Tom Hammond-Davies takes a closer look at Bach’s Easter settings
26 March sees two of Bach’s great choral works performed by the Oxford Bach Soloists at St Michael at the North Gate as part of this Easter’s musical offering – but they couldn’t be more different, as Tom Hammond-Davies explains:
‘We will be presenting two contrasting works from each end of Bach’s life, both telling the story of one of the most crucial events in world history: The Resurrection of Christ on Easter Day’.
Bach composed Christ lag in Todesbanden (Christ lay in the snares of death) at the age of just 22, soon after his legendary 250 mile walking pilgrimage to hear the 68 year old organist Buxtehude play in Lübeck.
The interesting thing about the music is that it is one of Bach’s first cantatas. John Eliot Gardiner describes it as Bach’s “first-known attempt at painting narrative in music”. It’s basically a series of variations on the Lutherian 7-verse chorale, which he based on the 12th-century Easter hymn “Christ ist erstanden” (Christ is risen). This hymn relies both in text and melody on the sequence for Easter, “Victimae paschali laudes” – one of the few sequences that are still in liturgical use today’.
Pitted against this is Bach’s magnificent Easter Oratorio, the last of his great Cantatas for Easter.
Tom tells us that: ‘Leipzig was a demanding hothouse for Bach’s ingenuity and creativity. He was expected to produce a constant output of celebratory new music throughout the 27 years he was based there as Thomaskantor, Cantor of the Thomasschule at the Thomaskirche (St. Thomas Church) in Leipzig. In addition to providing music for four churches in the city he and his four deputies also had to teach students both singing and Latin. However, there were frequent differences of opinion with his employer, Leipzig’s city council who he referred to as penny-pinching.’
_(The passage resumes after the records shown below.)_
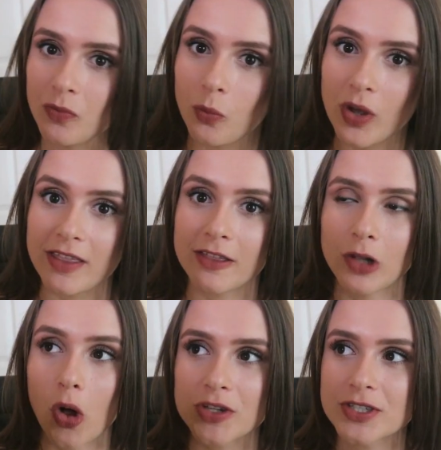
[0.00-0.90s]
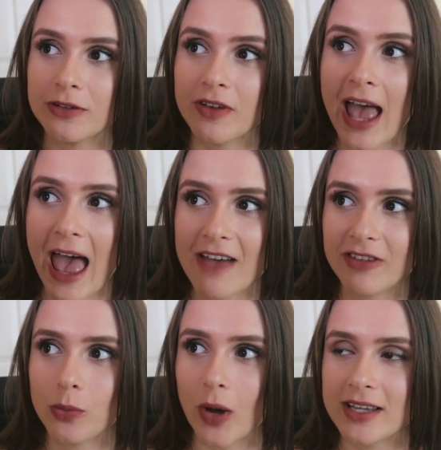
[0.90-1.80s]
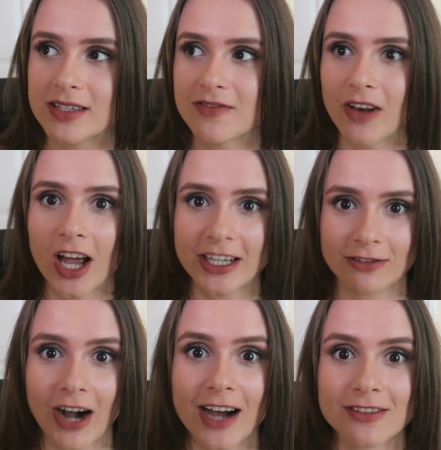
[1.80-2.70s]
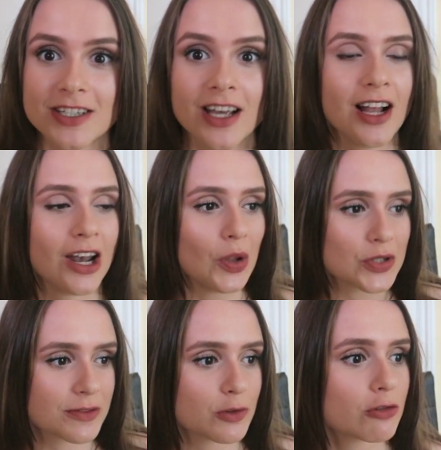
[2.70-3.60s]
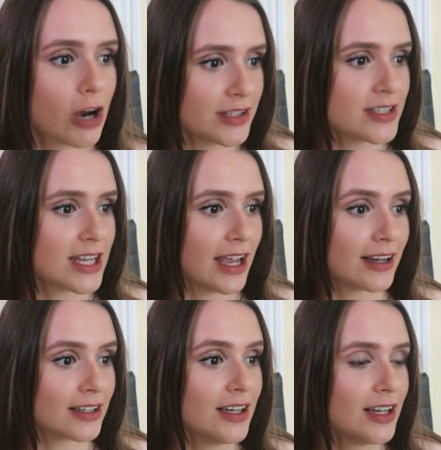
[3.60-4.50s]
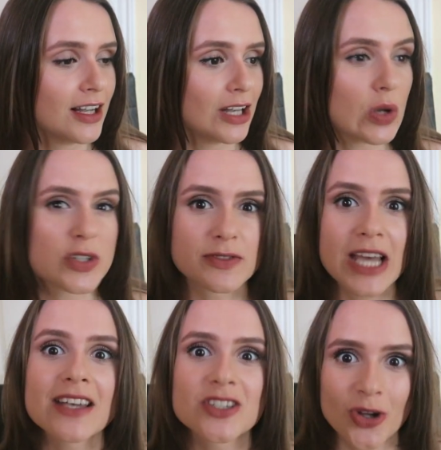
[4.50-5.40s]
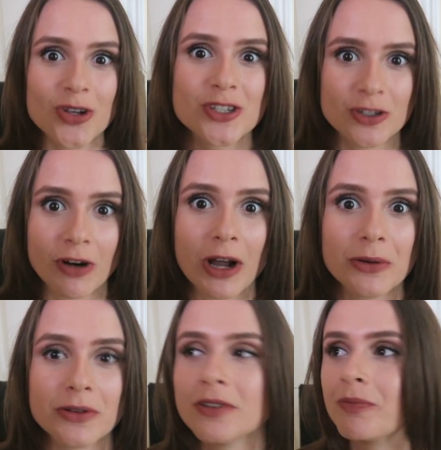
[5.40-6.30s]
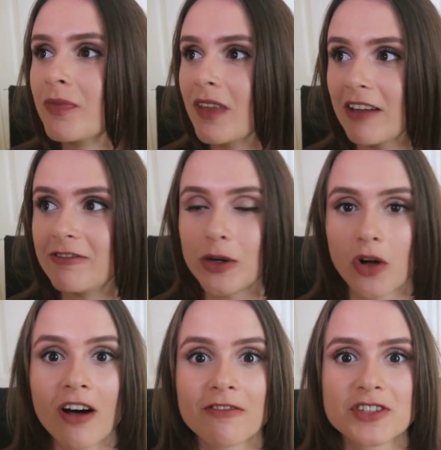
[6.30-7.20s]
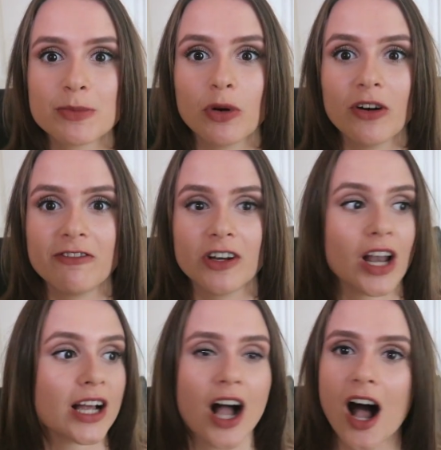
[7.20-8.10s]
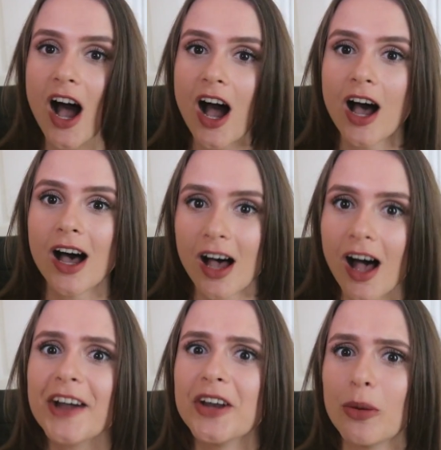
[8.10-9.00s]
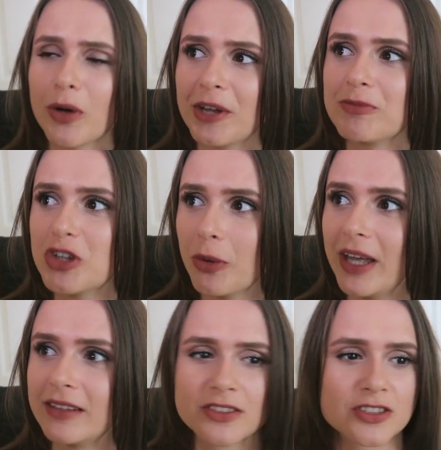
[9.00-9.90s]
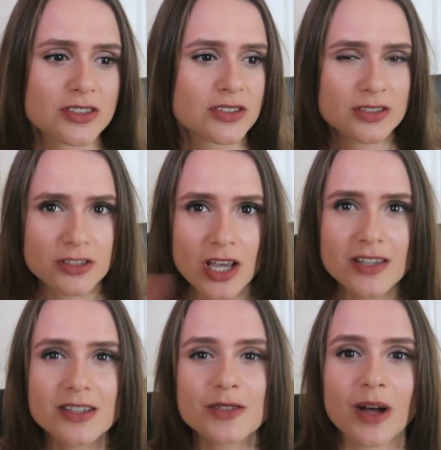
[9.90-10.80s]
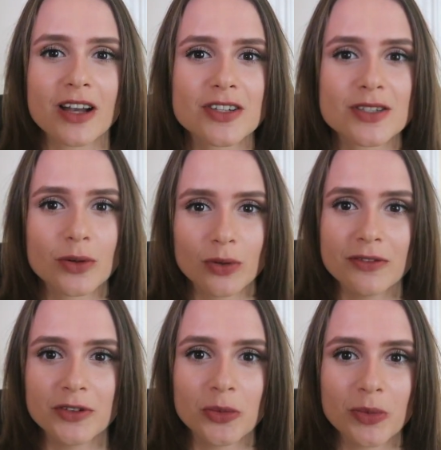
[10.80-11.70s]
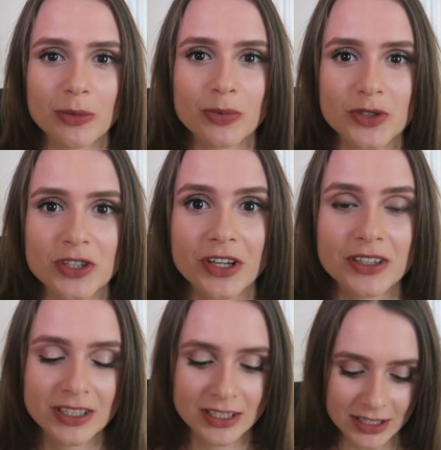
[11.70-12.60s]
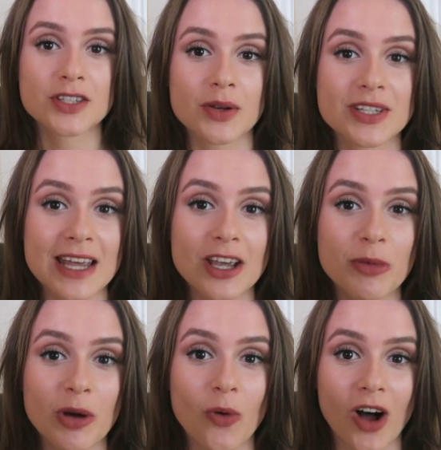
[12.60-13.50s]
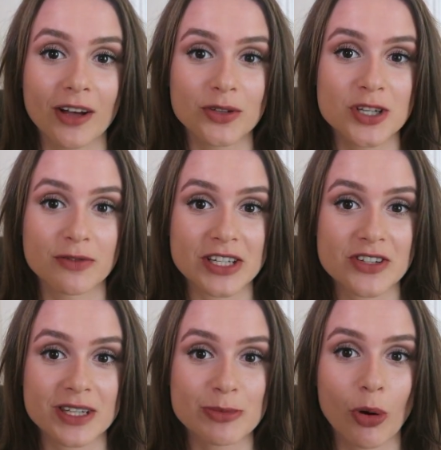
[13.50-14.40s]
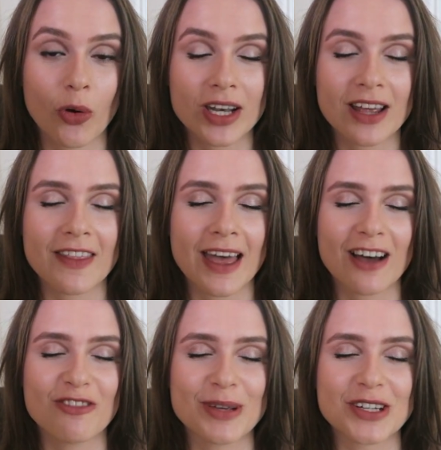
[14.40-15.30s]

with lots of heavy weights flying around, lots of grunting, lots of testosterone, and feel comfortable and feel like I know what I'm doing just as much as all of you people do. So it's taken me a while to reach this point, and there have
So how did Bach manage to keep up with these demanding deadlines? As Neil Jenkins writes in his preface to the Novello edition of the Easter Oratorio:
‘Bach composed many pieces of celebratory music during his time in Leipzig. Some were Birthday Odes for members of the ruling family. As these were only destined to receive one performance it is not surprising to find movements from them reappearing in the church cantatas which he had to provide each week for the St. Thomas choir. Bach knew a good thing when he saw it, and was determined to find a new home for some of the large-scale choral and orchestral movements into which he had put so much creative effort.
In the case of the Easter Oratorio it is even likely that he planned a dual use for this music from the inception. It started life as a secular birthday cantata for Christian, Duke of Sachs-Weißenfels in February 1725. As with all of these cantatas (including the Christmas Oratorio ones) it started and ended with loud celebratory movements employing the town’s trumpeters and drums, of which the last one called for a full chorus as well.’
Very soon afterwards the music reappeared with a new, sacred, text as the cantata on Easter Sunday 1725, where the original festal scoring was equally appropriate.’
‘Bach reused the music again in August 1726, as a celebratory birthday cantata for Count Joachim Friedrich von Flemming. The work underwent further revision in the mid-1730s, when it was give the title Oratorium’
‘Thus we have the Easter Oratorio’ explains Tom, ‘a complete telling of the Resurrection story in 40 mins, coloured by the festal sound of trumpets and drums, vivid solo arias and wonderfully jubilant choruses.’